Edat (İlgeç) Nedir?
Edat, kendi başına anlam taşımayan, fakat diğer sözcük ve kelime gruplarıyla birlikte kullanıldığında anlam kazanan sözcüklerdir. Edatlar; farklı tür ve görevdeki kelimeler arasında anlam ilişkisi kurar. Bu ilişki, kendisinden önceki ve sonraki kelime ya da kelime grupları arasında oluşur.

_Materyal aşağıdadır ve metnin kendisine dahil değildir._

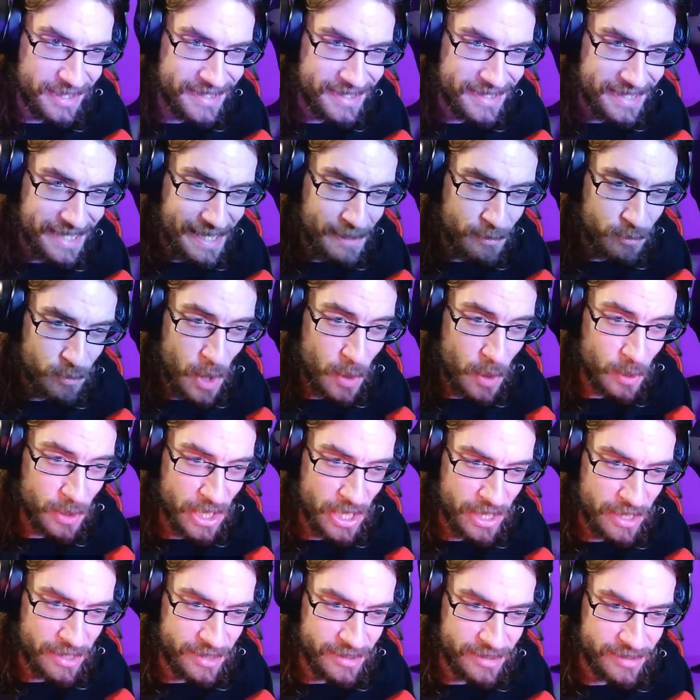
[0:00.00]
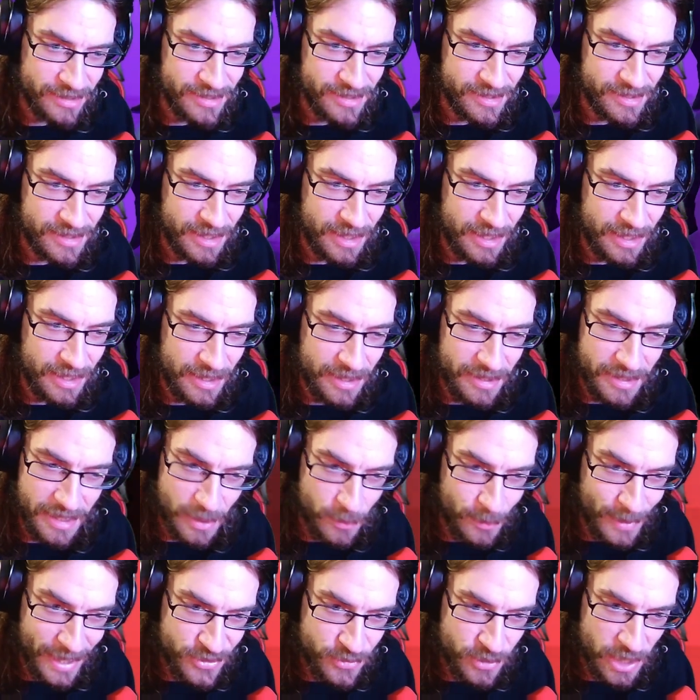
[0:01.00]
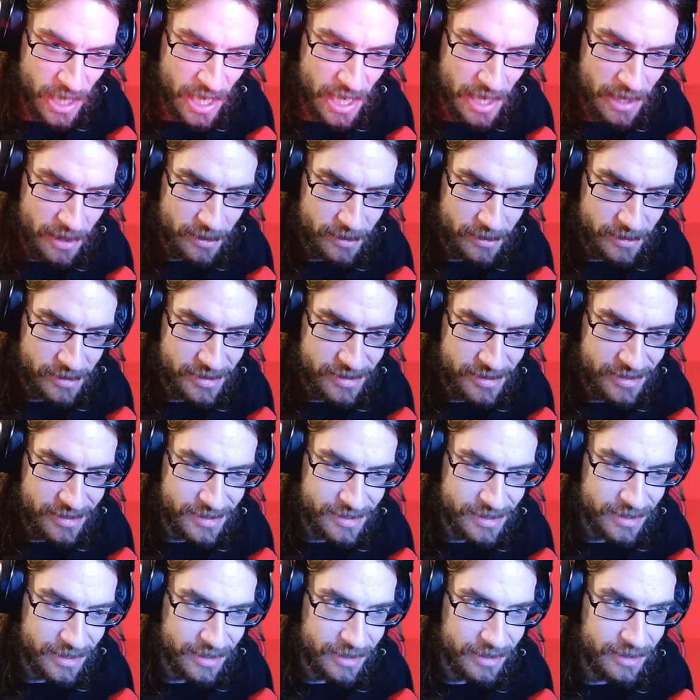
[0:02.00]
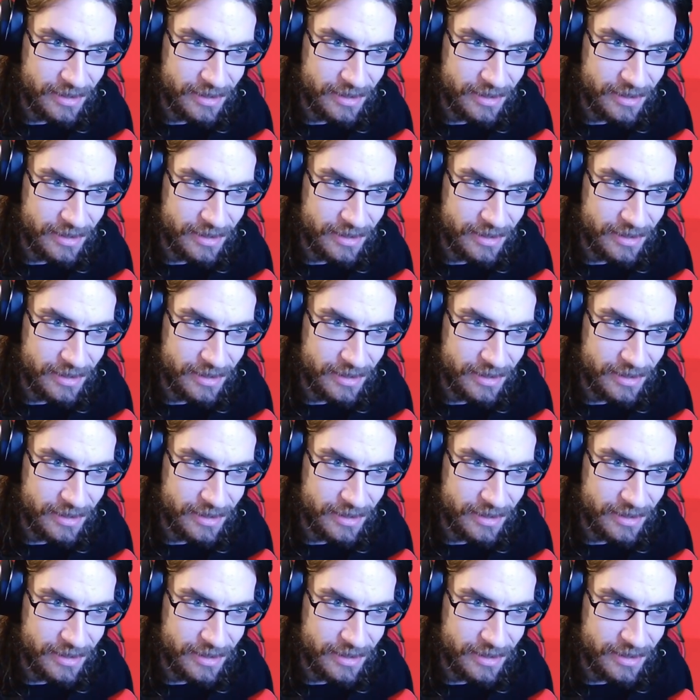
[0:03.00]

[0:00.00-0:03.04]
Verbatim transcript: Steamrollers, the Retros,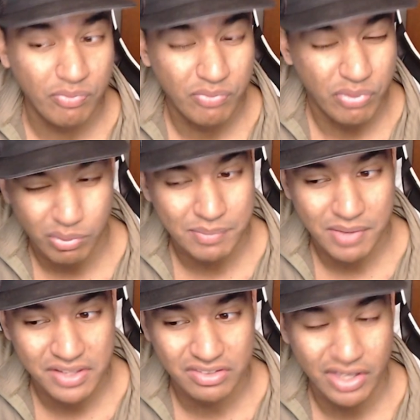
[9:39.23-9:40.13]
3
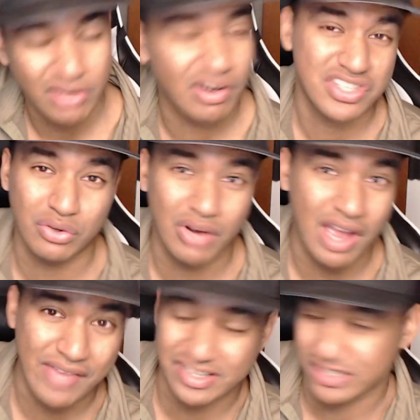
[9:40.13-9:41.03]
months later, I still don't
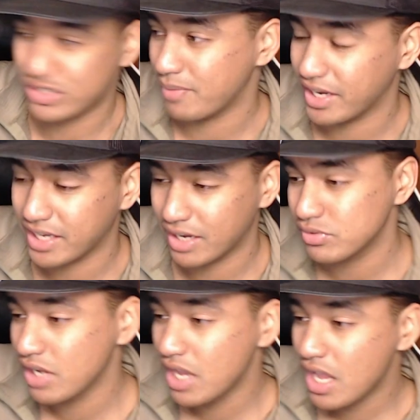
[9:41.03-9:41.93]
have access to my
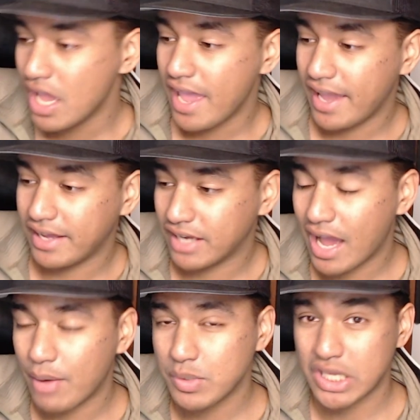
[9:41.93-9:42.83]
accounts, and
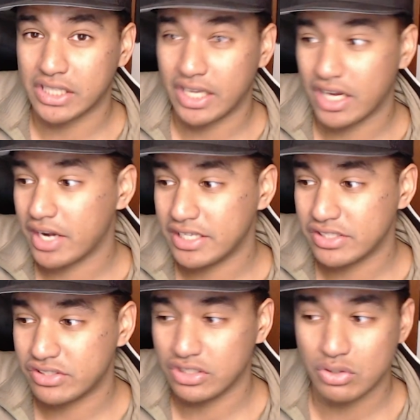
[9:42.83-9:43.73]
how exactly I got
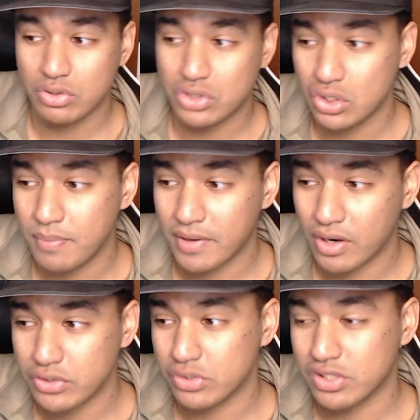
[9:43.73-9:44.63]
into YouTube, and
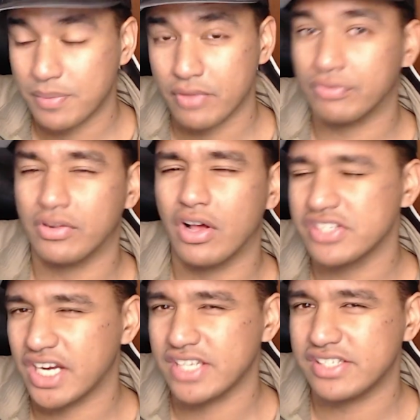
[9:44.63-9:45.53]
also some of the flaws
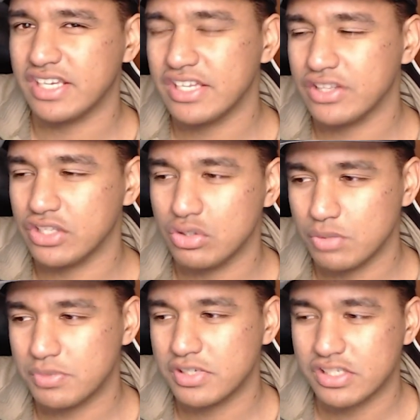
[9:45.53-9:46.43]
that I see in the
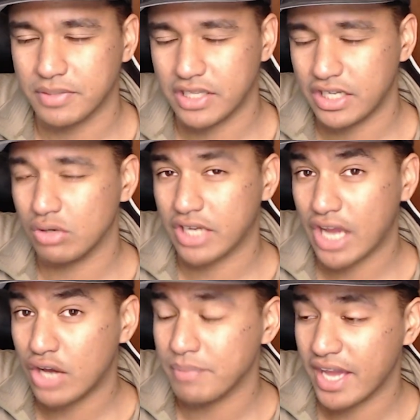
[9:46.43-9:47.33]
YouTube system and getting your
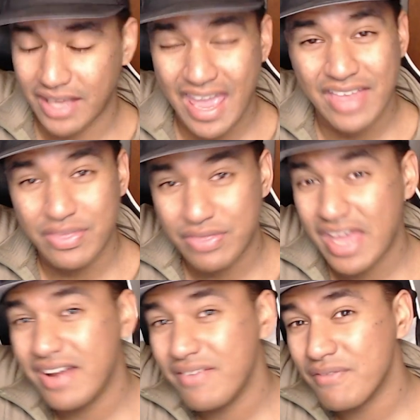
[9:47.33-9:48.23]
account back. And
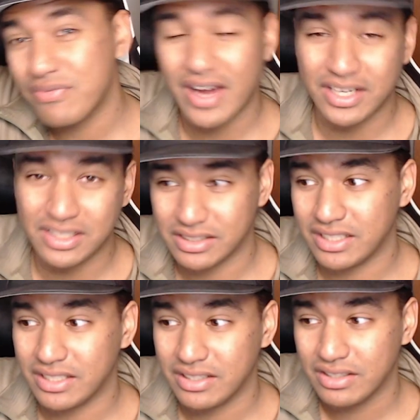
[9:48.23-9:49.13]
then
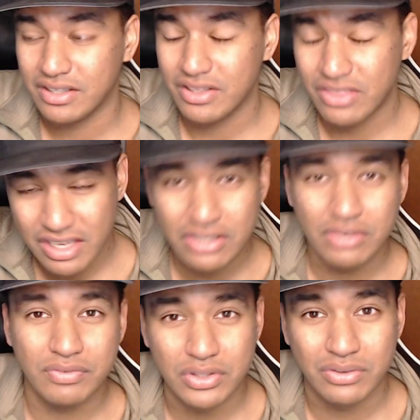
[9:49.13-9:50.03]
finally, the
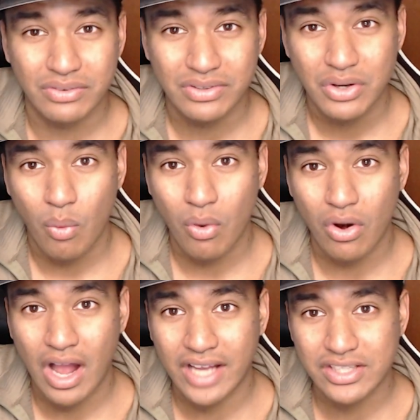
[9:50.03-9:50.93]
interview
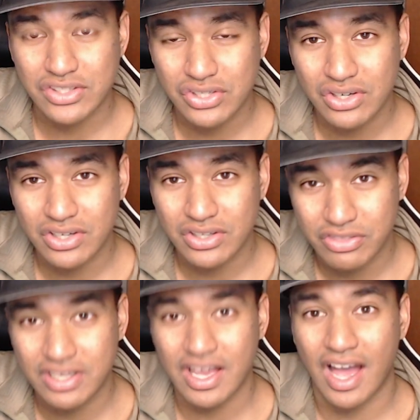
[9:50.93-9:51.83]
where I took
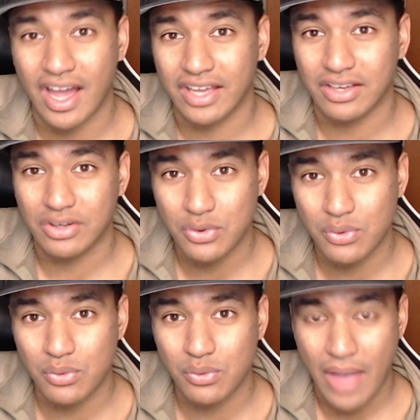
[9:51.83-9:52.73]
the guy
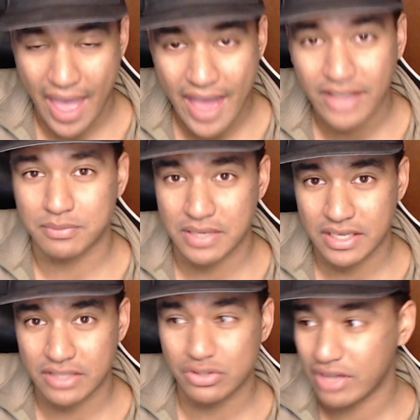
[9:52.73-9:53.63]
who hacked
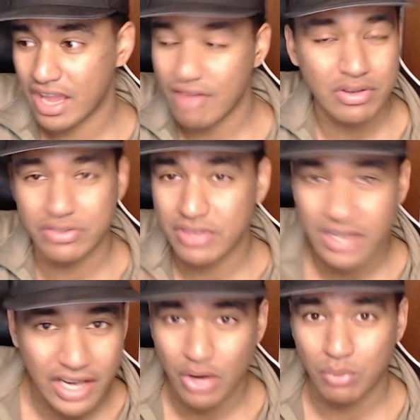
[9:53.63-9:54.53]
me, took everything
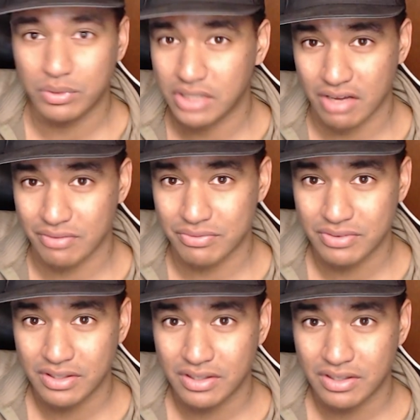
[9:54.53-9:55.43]
I know and love,
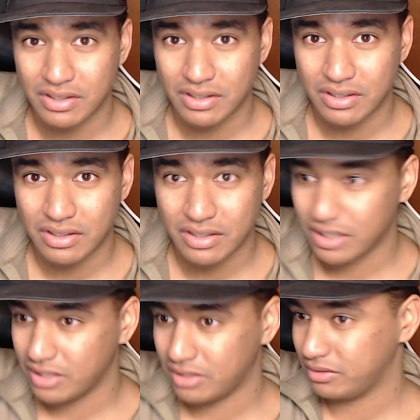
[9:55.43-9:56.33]

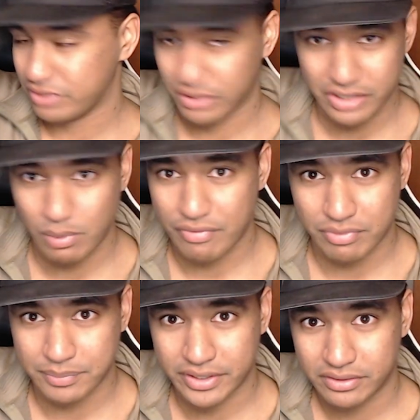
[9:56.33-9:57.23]
took it away
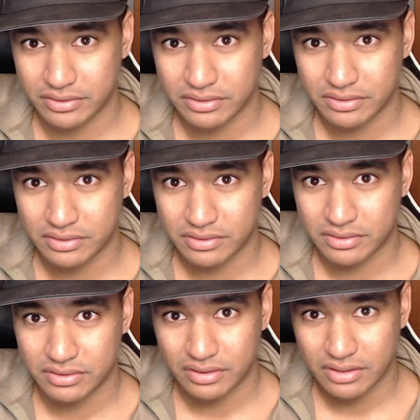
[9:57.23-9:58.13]
from me,
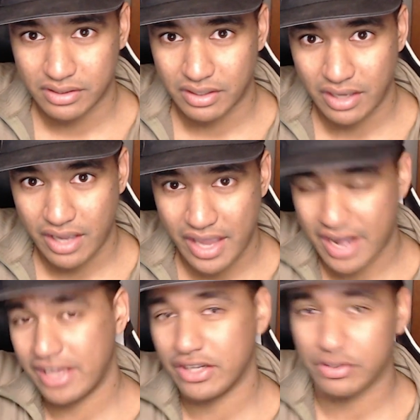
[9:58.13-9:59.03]
and I
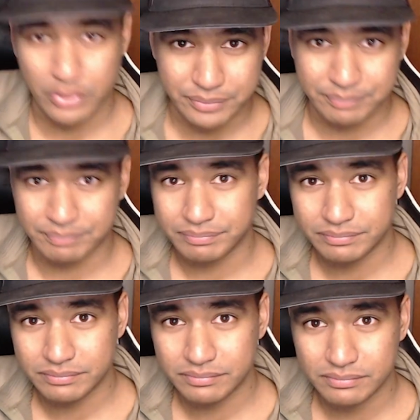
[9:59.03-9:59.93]
interviewed him.
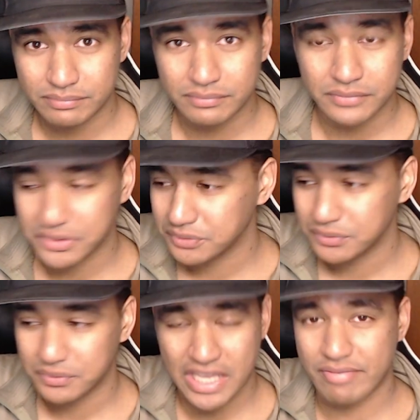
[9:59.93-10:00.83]

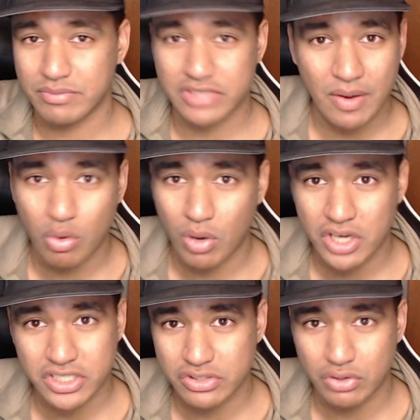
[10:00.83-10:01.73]
Gave him 10
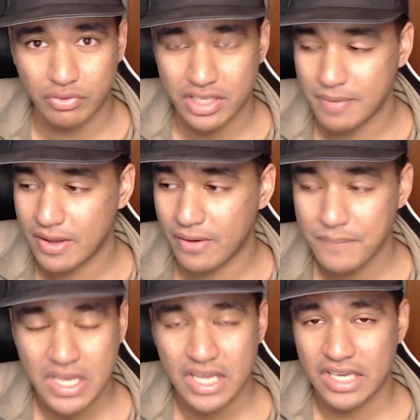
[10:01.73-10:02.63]
questions over email.
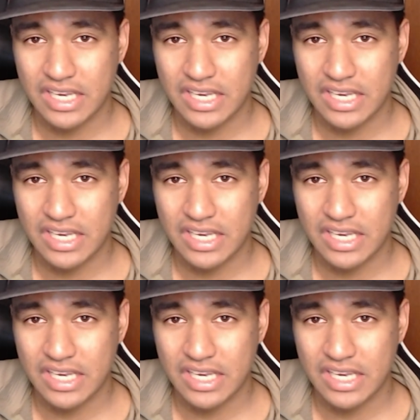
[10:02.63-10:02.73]
He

Türkçede Kullanılan Başlıca Edatlar
Türkçede sıkça kullanılan bazı edatlar şunlardır: “ile, için, kadar, gibi, ancak, göre, rağmen, sadece, başka, yalnız, üzere, dek, karşı, sonra, sanki, sıra, ötürü, öte, doğru, denli, dolayı, diye, değin, dair, değil, evvel, beri, gayri, bir, tek, karşın…”
Yaygın Kullanılan Edatlar
“İLE” Edatı
Anlamı: Birliktelik, araç-gereç, zaman, neden-sonuç ve durum gibi anlamları ile sözcükleri veya öbekleri bağlar. “-i” sesinin düşmesi ile “-le, -la” şeklinde bitişik yazılabilir.
Örnekler:
- Esra ile Ankara’ya gidecek. (birliktelik)
- Kardeşine hasret ile sarıldı. (durum)
- Kâğıdı makas ile kesti. (araç-gereç)
- Amcamlar uçakla gelecekler. (araç, vasıta)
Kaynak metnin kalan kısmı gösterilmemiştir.